Small, picturesque towns like Exeter dot the landscape here in New Hampshire, best known as the first U.S. state where Americans go to the polls to select the Republican and Democratic Party's nominees.
The beautiful, snow-covered landscape provides a pastoral backdrop for a primary election that frequently propels political candidates toward their party's nomination for president.
"The value of the early primaries is precisely to have a slingshot effect, to propel you towards victory in the later primaries," said Allan Lichtman, a professor and presidential historian at American University in Washington.
Victories in the recent Iowa caucuses by the Democratic Senator from Illinois, Barack Obama, and the former Republican governor of Arkansas, Mike Huckabee, have reshaped the race for the White House.
They defeated national frontrunners New York Democratic Senator and former first lady Hillary Clinton and former New York Mayor Rudy Giuliani, a Republican.
Unlike voters in larger states with later primaries, voters here in New Hampshire have the opportunity to meet with the candidates in relatively small groups and ask them questions about important issues.
"These people have been studying," said Stephen Hess, a senior fellow and political analyst at the Brookings Institution. "They almost feel that they can not vote for the candidate unless they have personally looked him in his eye and shook his hand."
About 45 percent of New Hampshire's voters are independent, and it is often difficult to predict how they will vote in the primary.
"Independents play a huge role in the New Hampshire primary because they can choose to vote in either the Republican or Democratic primaries," said historian Allan Lichtman. "They could be a large segment of the vote in a very small state and a very independent-minded state like New Hampshire."
Here in Exeter two of those independent voters are Linda and John Noon, who have just moved back home after living abroad in Europe.
"Well I am interested to hear what the candidates have to say because I have been living overseas so I need to hear more information.

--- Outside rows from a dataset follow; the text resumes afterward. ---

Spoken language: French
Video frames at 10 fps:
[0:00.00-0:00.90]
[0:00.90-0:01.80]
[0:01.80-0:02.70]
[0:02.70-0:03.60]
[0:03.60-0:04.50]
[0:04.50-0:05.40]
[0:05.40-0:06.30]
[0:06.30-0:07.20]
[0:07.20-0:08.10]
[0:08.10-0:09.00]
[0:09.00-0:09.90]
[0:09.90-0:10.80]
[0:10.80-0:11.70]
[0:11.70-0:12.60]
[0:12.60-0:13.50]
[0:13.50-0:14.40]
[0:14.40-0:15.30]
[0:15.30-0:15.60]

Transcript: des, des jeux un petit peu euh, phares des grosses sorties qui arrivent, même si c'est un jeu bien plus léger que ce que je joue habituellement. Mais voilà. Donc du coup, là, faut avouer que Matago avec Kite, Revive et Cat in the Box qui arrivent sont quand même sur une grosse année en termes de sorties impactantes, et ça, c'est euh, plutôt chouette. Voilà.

But I am interested in what their ideas are on health care and the war [in Iraq], mainly," said Linda.
This husband and wife say they are both still undecided about who to vote for, but Mr. Noon says he is leaning toward Barack Obama.

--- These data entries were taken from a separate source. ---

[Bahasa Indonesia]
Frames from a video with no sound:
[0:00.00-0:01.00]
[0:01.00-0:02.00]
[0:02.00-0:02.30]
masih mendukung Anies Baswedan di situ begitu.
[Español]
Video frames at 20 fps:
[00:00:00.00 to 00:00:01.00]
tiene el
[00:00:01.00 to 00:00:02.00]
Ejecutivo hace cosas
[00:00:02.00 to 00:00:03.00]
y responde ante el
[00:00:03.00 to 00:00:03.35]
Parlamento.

"I think of him as someone like [President John F.] Kennedy who was kind of an underdog. I am ready for a change, and I would like to see someone in there who is different," he said.
Polls show Obama, who is campaigning to be the first black man elected as America's president, is succeeding in identifying himself as the Democratic candidate most likely to bring change to policies in Washington.

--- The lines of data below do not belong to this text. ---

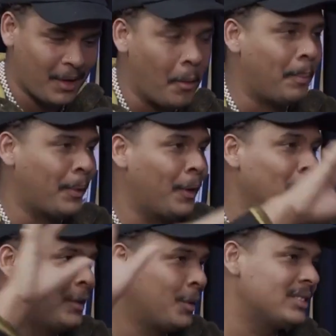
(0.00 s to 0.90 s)
o
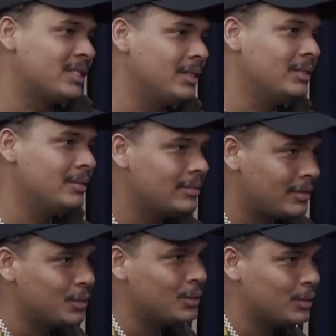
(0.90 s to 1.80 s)
prólogo, assim,
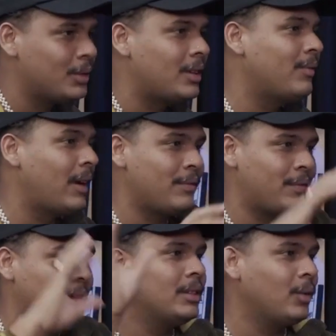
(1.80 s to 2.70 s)
do, do, que vai
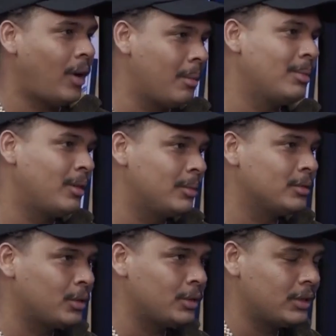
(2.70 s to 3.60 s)
vir no álbum como
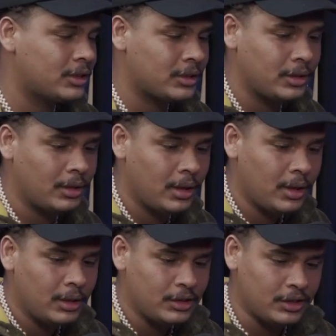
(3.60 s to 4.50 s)
todo, assim,
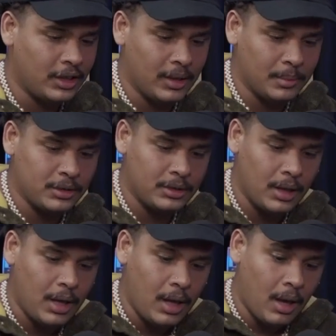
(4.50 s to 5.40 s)
digamos.
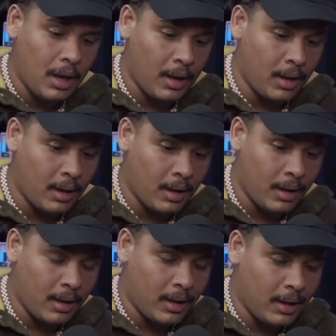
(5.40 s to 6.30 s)

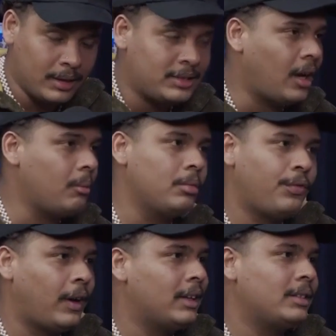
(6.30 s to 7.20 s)
É, esse álbum
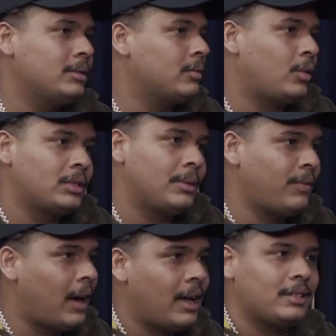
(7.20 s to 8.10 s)
fala, conta
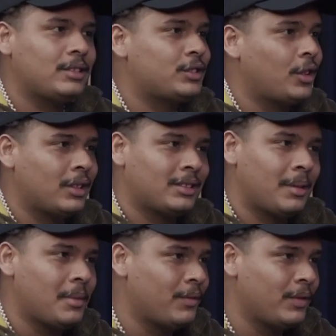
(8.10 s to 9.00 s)
várias histórias da
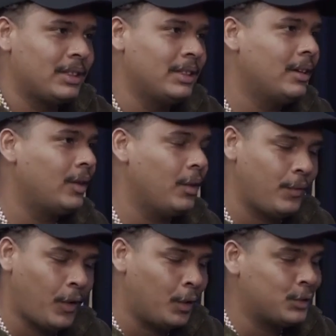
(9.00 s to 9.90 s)
minha vida. Eu
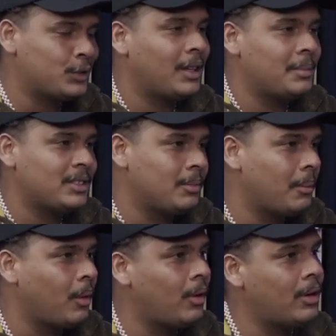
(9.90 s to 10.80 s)
volto nas minhas
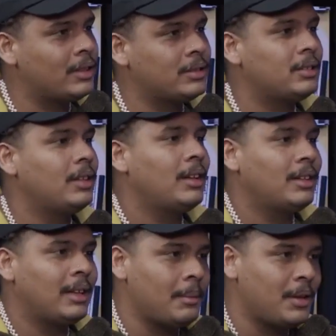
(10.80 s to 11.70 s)
memórias,
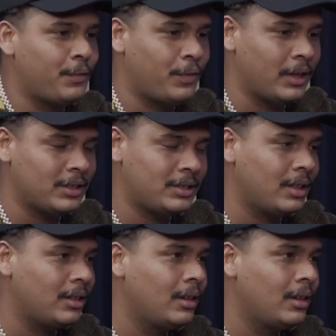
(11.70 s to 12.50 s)
na minha infância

"Certainly if Obama wins here on Tuesday then it is going to be on to states like South Carolina where there is a large African-American population," said Dante Scala, a professor of political science at the University of New Hampshire. "If African-American voters look and see that Obama is for real, that a black candidate can win in two of the whitest states in the country, they are going to take Obama seriously and get on the bandwagon. If that happens, then it is tough to see where Hillary Clinton is going to break through."
For the Republicans, Mike Huckabee, a former Baptist preacher, stunned many analysts by winning the Iowa caucuses.
In New Hampshire, polls say Huckabee currently trails former Massachusetts governor Mitt Romney and Arizona Senator John McCain.
"What is at stake here in New Hampshire on the Republican side is really the contest to be the anti-Huckabee candidate, and John McCain really wants to get in that position and he can with a victory in New Hampshire," said Scala.
So here in Exeter and across New Hampshire voters are preparing to select their candidates for president.
Winning New Hampshire is no guarantee a politician will win his or her party's nomination, but a victory here will provide a boost for any candidate in this year's highly competitive race for the White House.